AIG life unit reorganizes, sales under one umbrella
* Sets up new distribution organization
* Moving toward 2015 ROE goal of 10 pct
* Goldman exec joins to run alternative products
April 12 (Reuters) - AIG's domestic life insurance unit will unify its sales organizations and bring in a Goldman Sachs executive to oversee a new separate unit dealing with companies that want to terminate pension plans, the chief executive of the life insurance business said on Thursday.
SunAmerica Financial Group is one of AIG's core businesses, along with global property insurer Chartis. Though only a fraction of Chartis's size on a premiums written basis, SunAmerica is generally more profitable.
The business has seen a turnaround since the financial crisis, particularly as major brokers began to sell its products again. To accelerate that improvement, SunAmerica said it would set up SunAmerica Financial Group Distributors, unifying its various sales teams and account executives.
SunAmerica Chief Executive Jay Wintrob, in an interview, said bringing together sales teams would let the life insurer cross-sale to corporate clients in a way that it is not doing currently.
"I like to say we're just back to the starting gate," Wintrob said of the company's recovery. "In many cases we're just in those firms with one of our various products."
SunAmerica also said it would set up an institutional products unit to manage various specialty lines like structured settlements, corporate-owned life insurance and something called "pension terminal funding," where companies shutting their pension plans transfer their liabilities to insurers.
That last product in particular is one that AIG is targeting, especially as more companies confront huge retirement obligations in a weak economy.
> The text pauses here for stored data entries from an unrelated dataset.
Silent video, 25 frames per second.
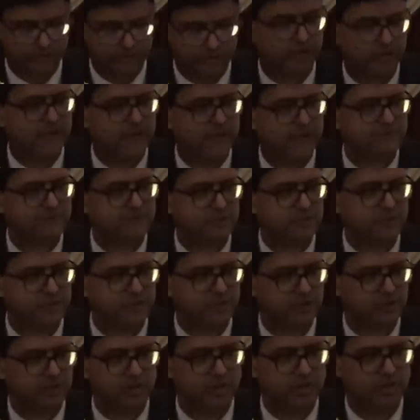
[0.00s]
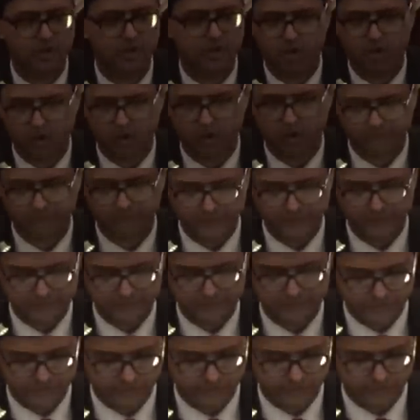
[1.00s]
live streaming of this
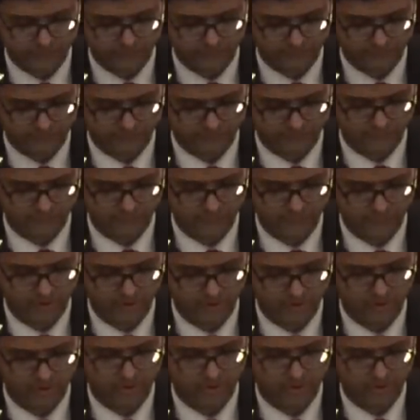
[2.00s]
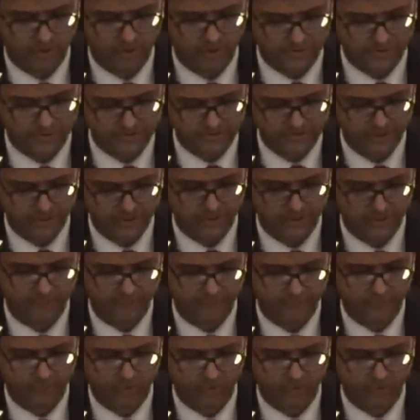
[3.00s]
lecture. Namaste,
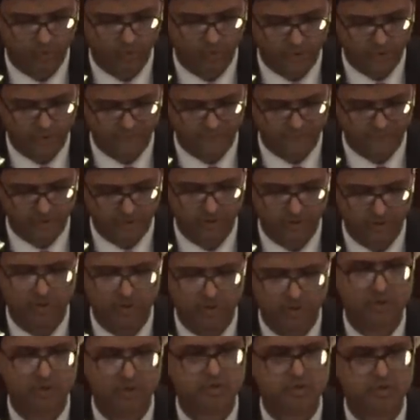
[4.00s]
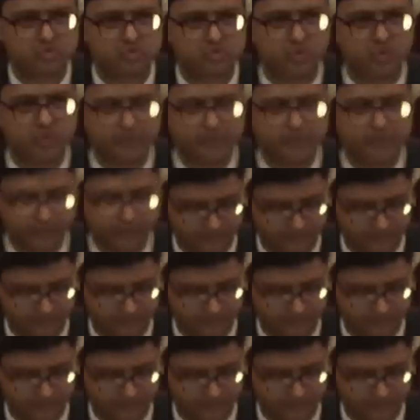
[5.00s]
good evening, Swagatam.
"We see that as potentially quite a growth market so we've decided to commit additional resources," he said. "We think it's going to be big and it's going to be quite profitable."
Jonathan Novak, who worked in risk management for Goldman , will join SunAmerica to run that business.
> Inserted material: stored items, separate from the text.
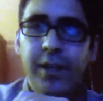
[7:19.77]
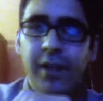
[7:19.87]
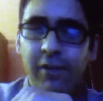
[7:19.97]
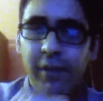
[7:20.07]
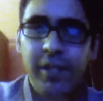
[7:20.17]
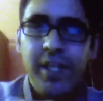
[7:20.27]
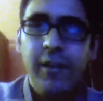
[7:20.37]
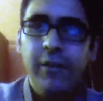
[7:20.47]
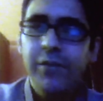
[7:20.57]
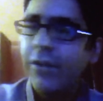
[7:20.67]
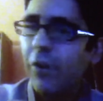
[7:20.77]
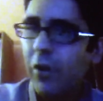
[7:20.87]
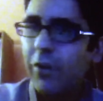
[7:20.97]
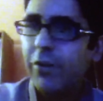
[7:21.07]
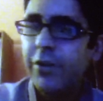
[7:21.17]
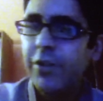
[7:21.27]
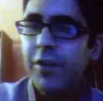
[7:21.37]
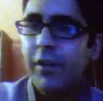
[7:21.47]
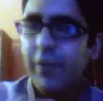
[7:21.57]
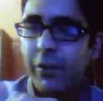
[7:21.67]
of themselves and authors
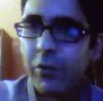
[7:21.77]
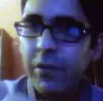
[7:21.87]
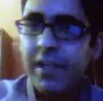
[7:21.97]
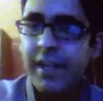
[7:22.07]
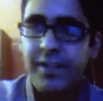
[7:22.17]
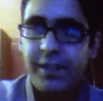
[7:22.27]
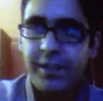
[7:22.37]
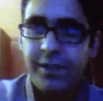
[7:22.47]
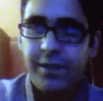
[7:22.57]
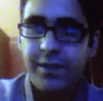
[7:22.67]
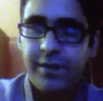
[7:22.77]
of their own destinies.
In addition, SunAmerica named a chief financial officer, promoting Mary Jane Fortin, who had been president of the subsidiary American General Life.
The changes are designed in part to push SunAmerica closer to the long-term goals AIG laid out roughly a year ago: return on equity of 10 percent and annual mid-teens percentage growth in earnings per share by the end of 2015.
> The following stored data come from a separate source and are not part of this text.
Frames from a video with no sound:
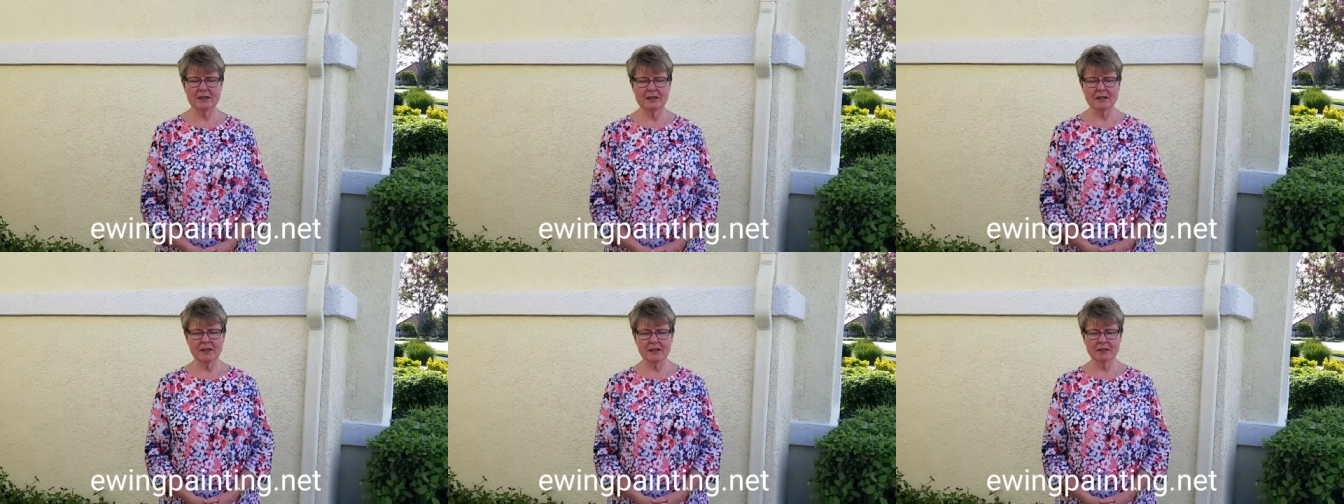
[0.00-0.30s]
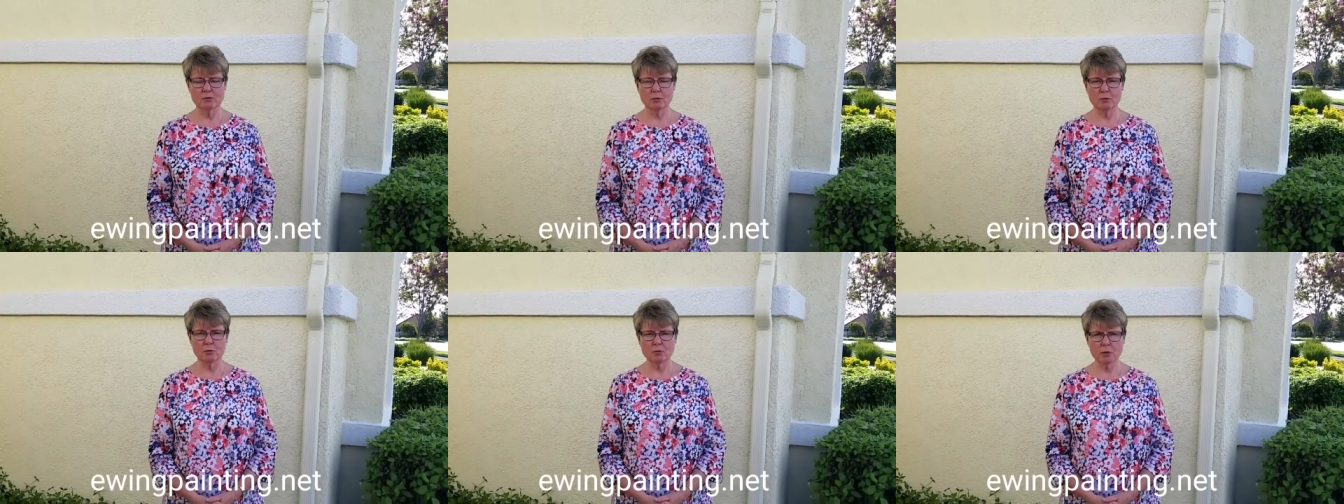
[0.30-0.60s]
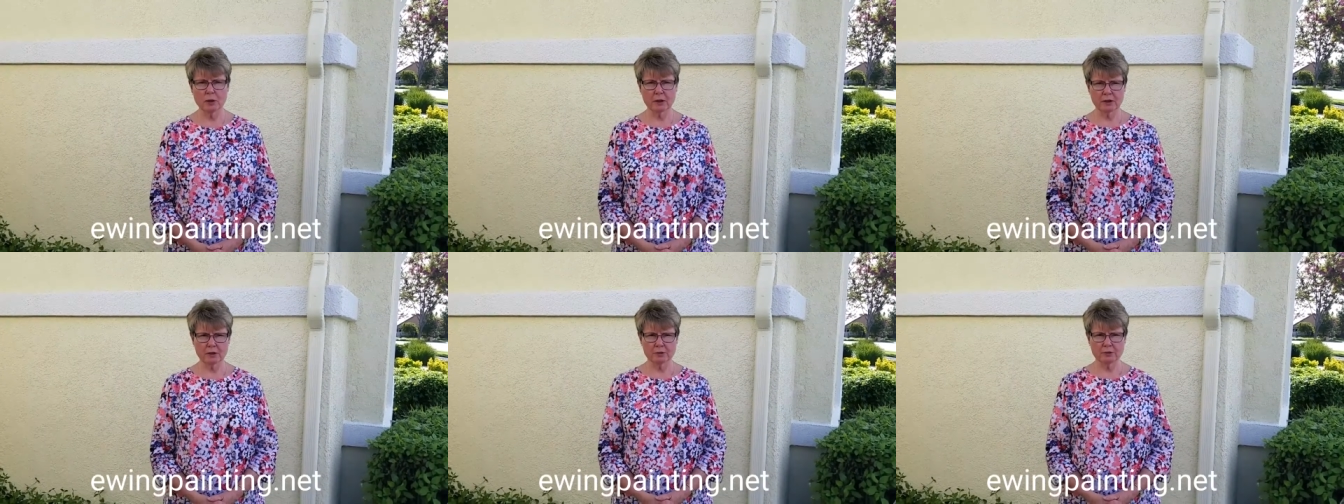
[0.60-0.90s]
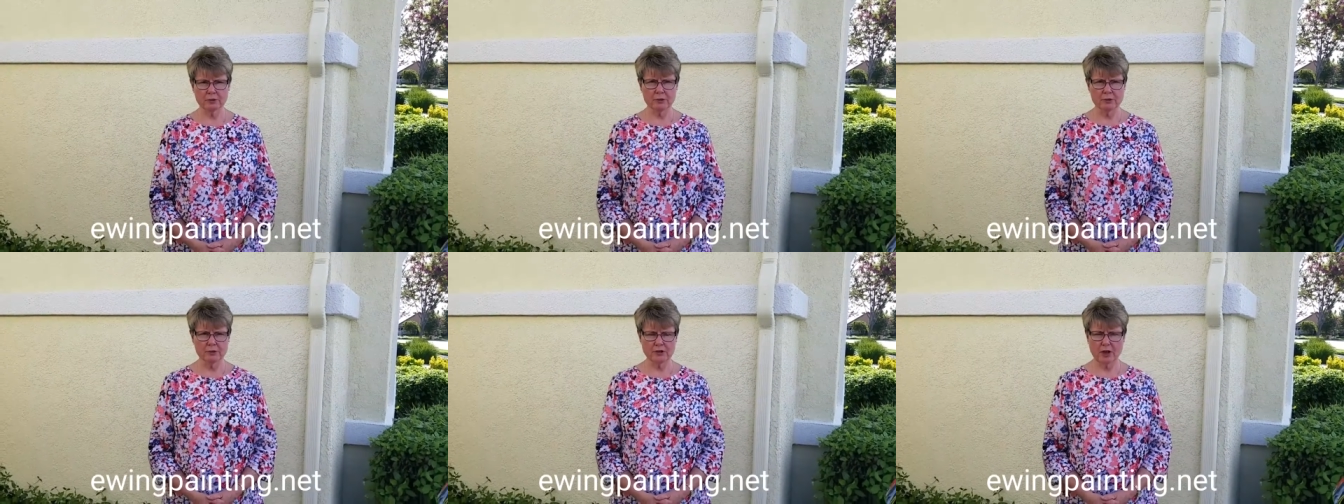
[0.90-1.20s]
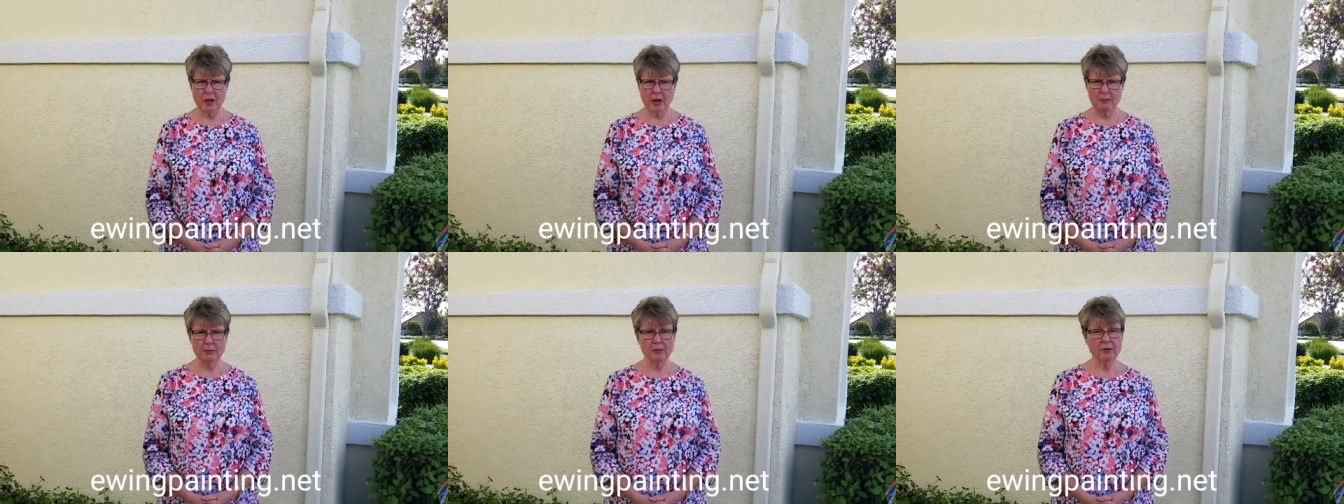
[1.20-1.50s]
did wonderful
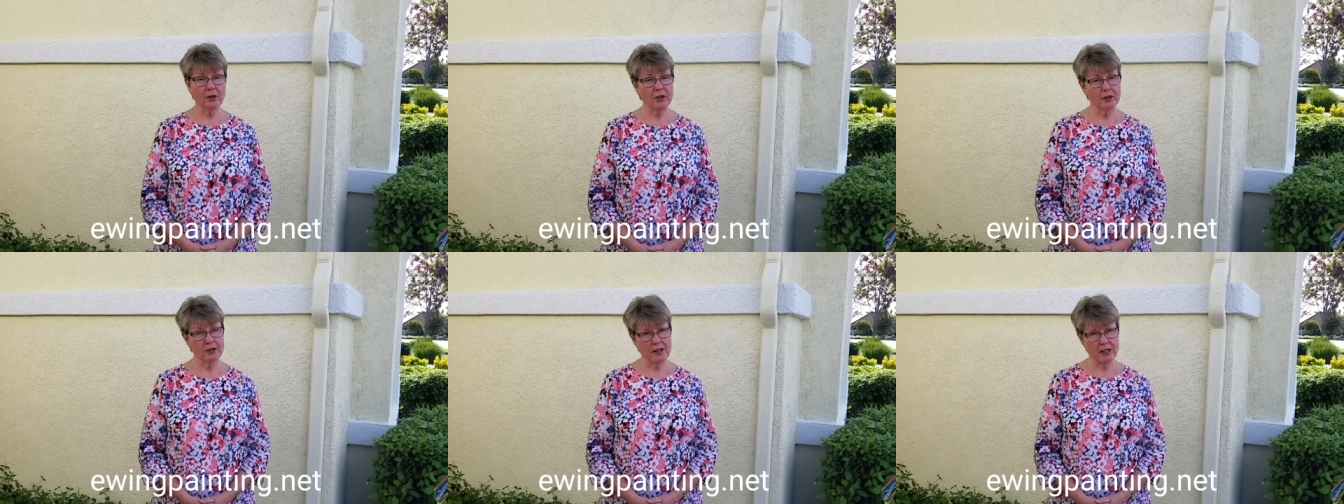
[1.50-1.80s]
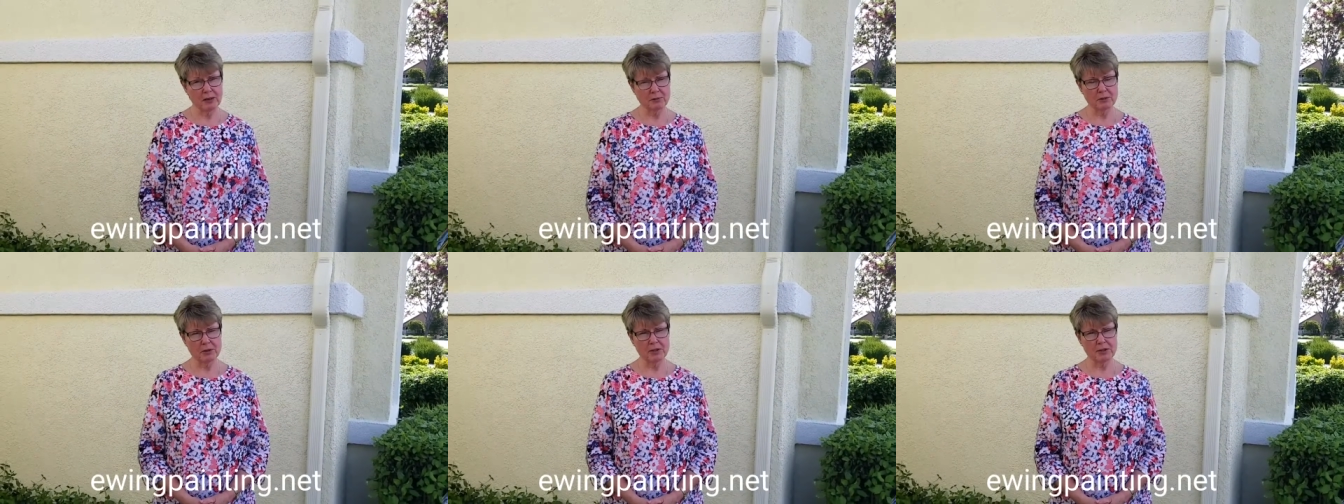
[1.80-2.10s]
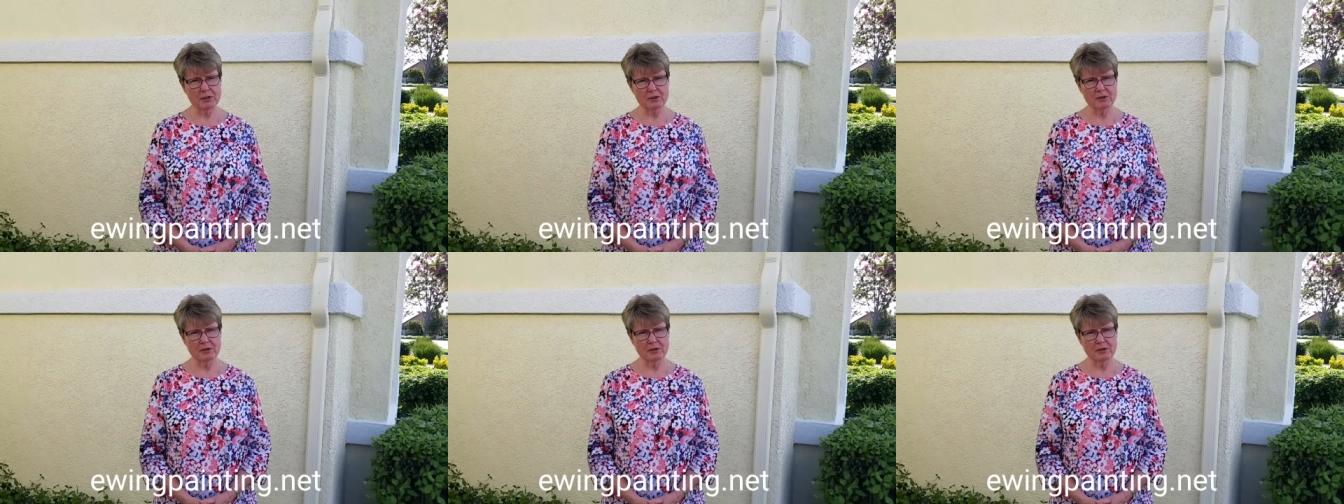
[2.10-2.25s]
job for our neighbors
For SunAmerica, that means assets under management of $320 billion and life insurance in force of $1 trillion. At the end of 2011, SunAmerica had assets under management of about $257 billion and life insurance in force of almost $910 billion.
Wintrob is often tipped as a potential successor to Bob Benmosche, the AIG chief executive who is widely credited with saving the company from a breakup and turning it back into a profitable insurer.